++++ Dataset extract
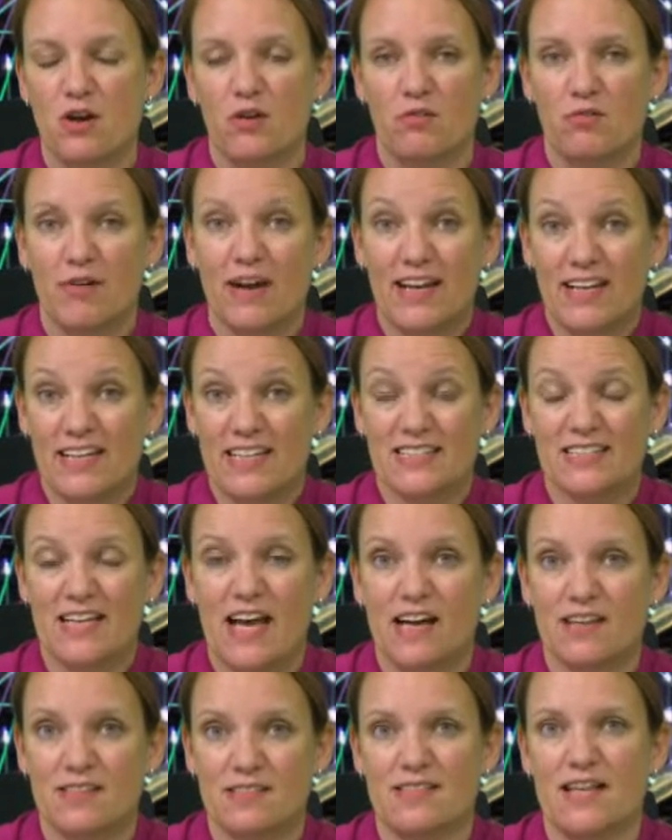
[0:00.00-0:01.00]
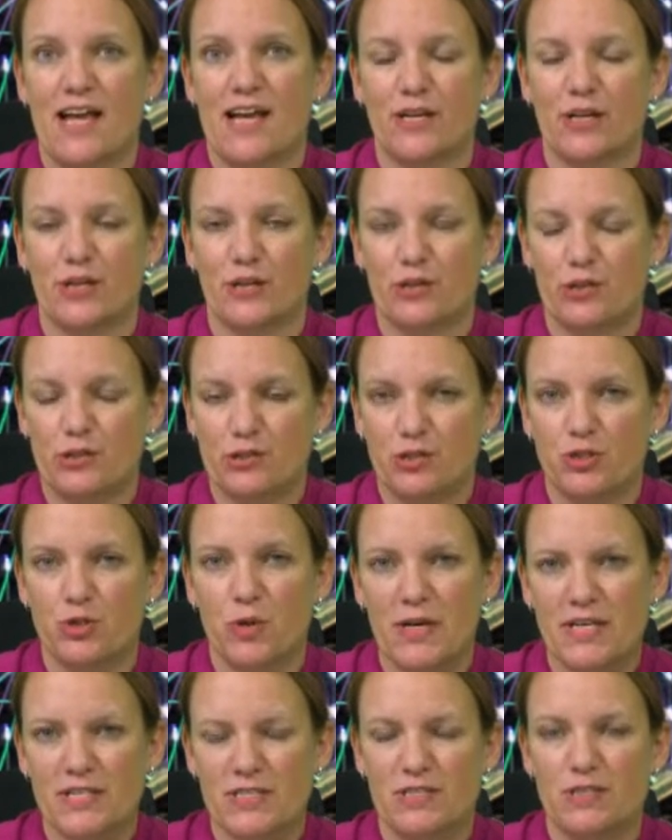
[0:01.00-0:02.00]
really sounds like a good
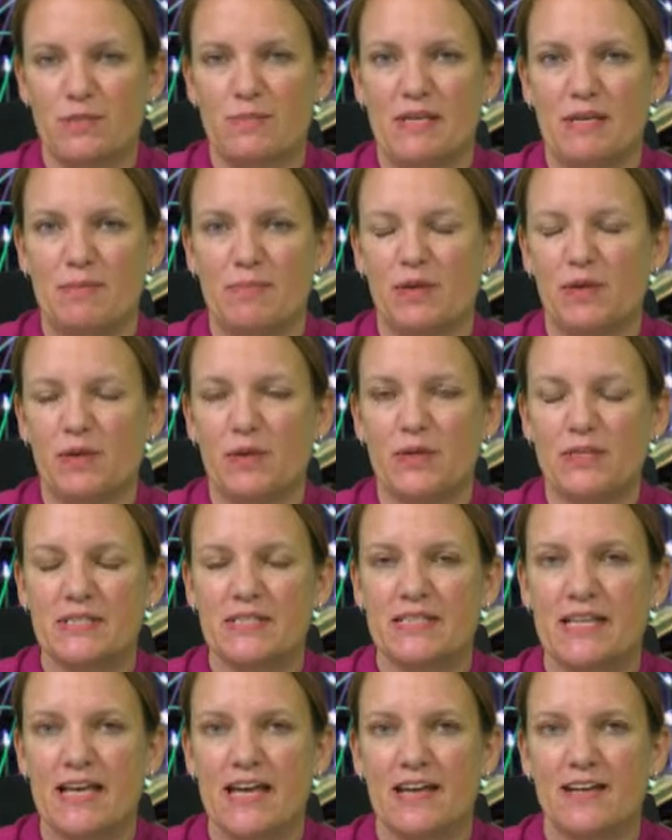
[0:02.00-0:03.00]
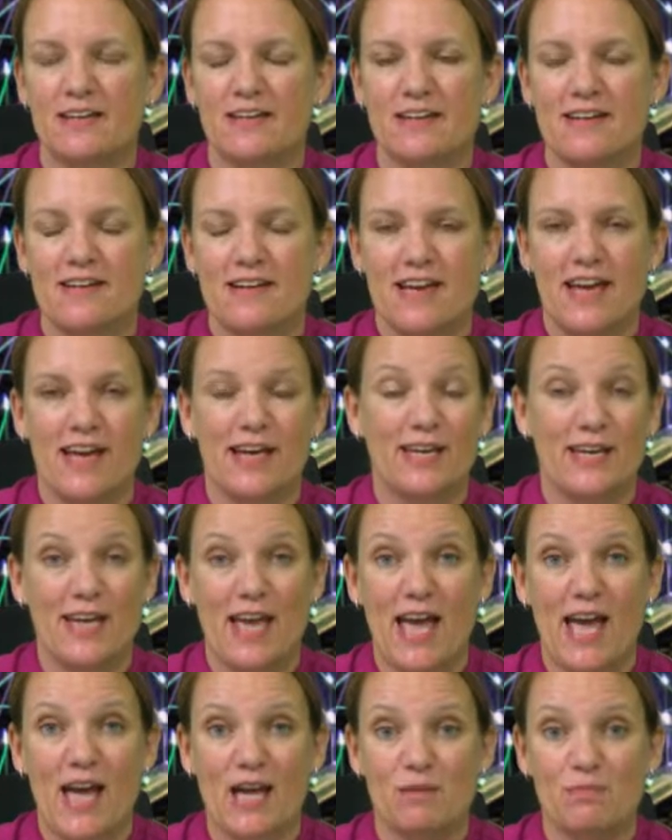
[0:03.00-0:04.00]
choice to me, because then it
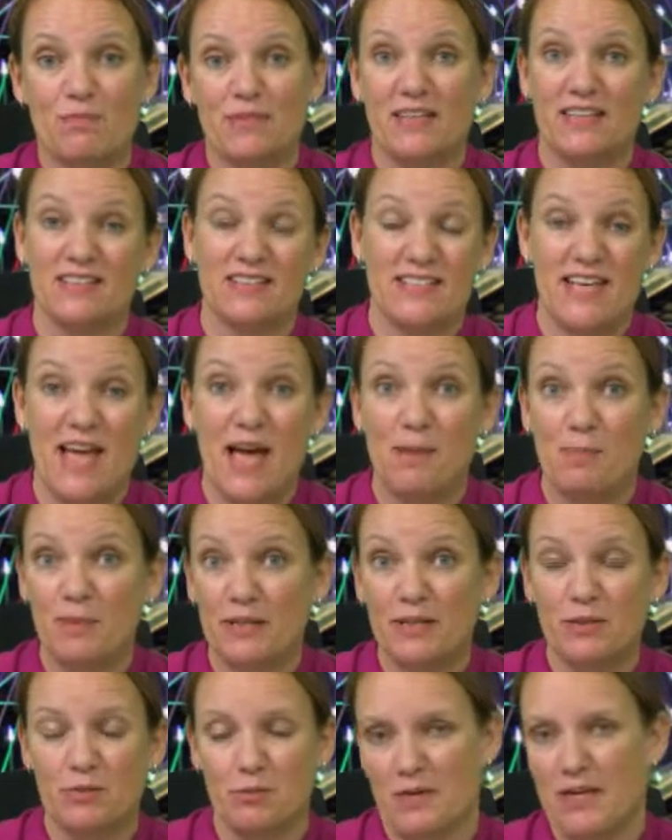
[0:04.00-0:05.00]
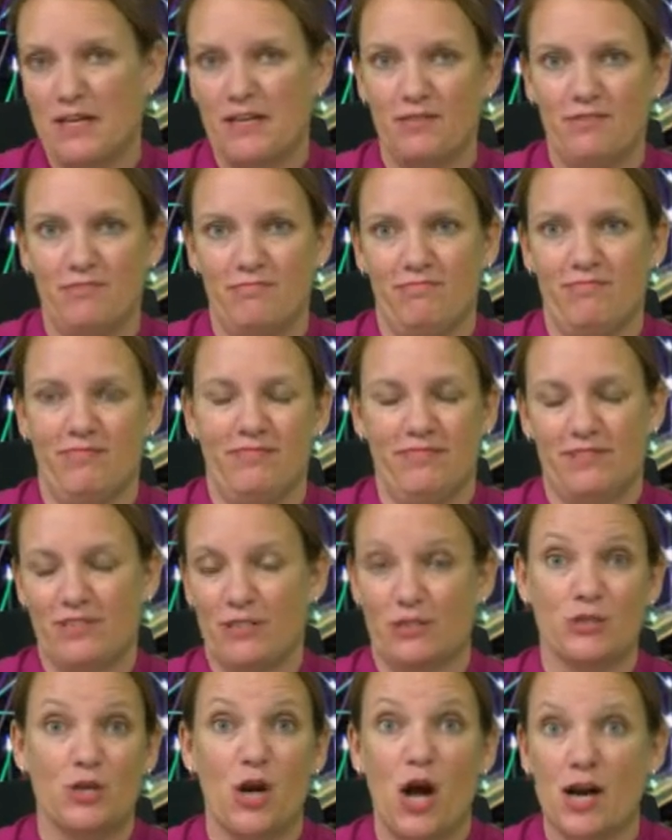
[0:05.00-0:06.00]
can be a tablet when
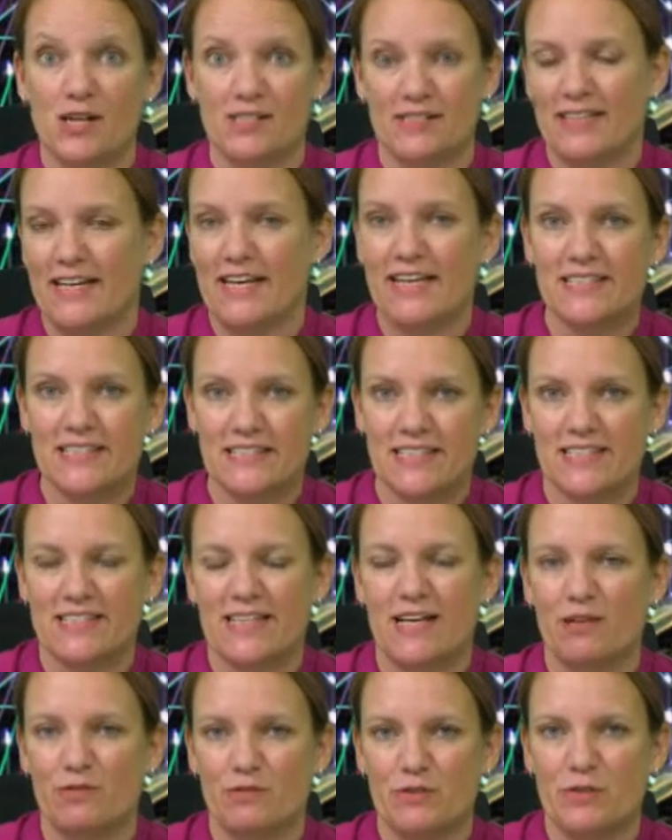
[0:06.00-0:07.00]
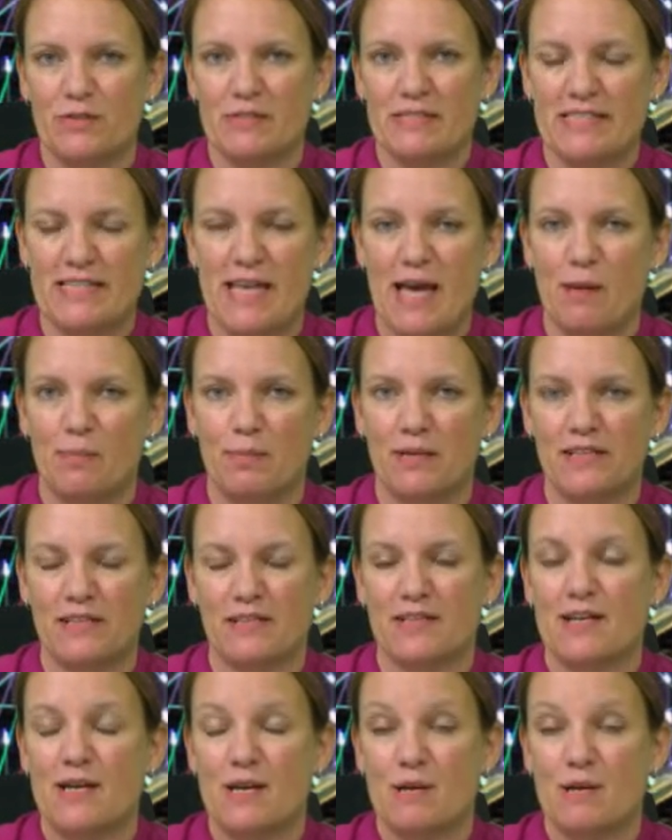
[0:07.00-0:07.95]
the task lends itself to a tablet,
++++++++
* **Problem**:
In the data above, find the line containing "[0:04.00-0:05.00]"; from there, please write out each line through the end, exactly, with the pictures omitted.

* **Output**:
[0:04.00-0:05.00]
[0:05.00-0:06.00]
can be a tablet when
[0:06.00-0:07.00]
[0:07.00-0:07.95]
the task lends itself to a tablet,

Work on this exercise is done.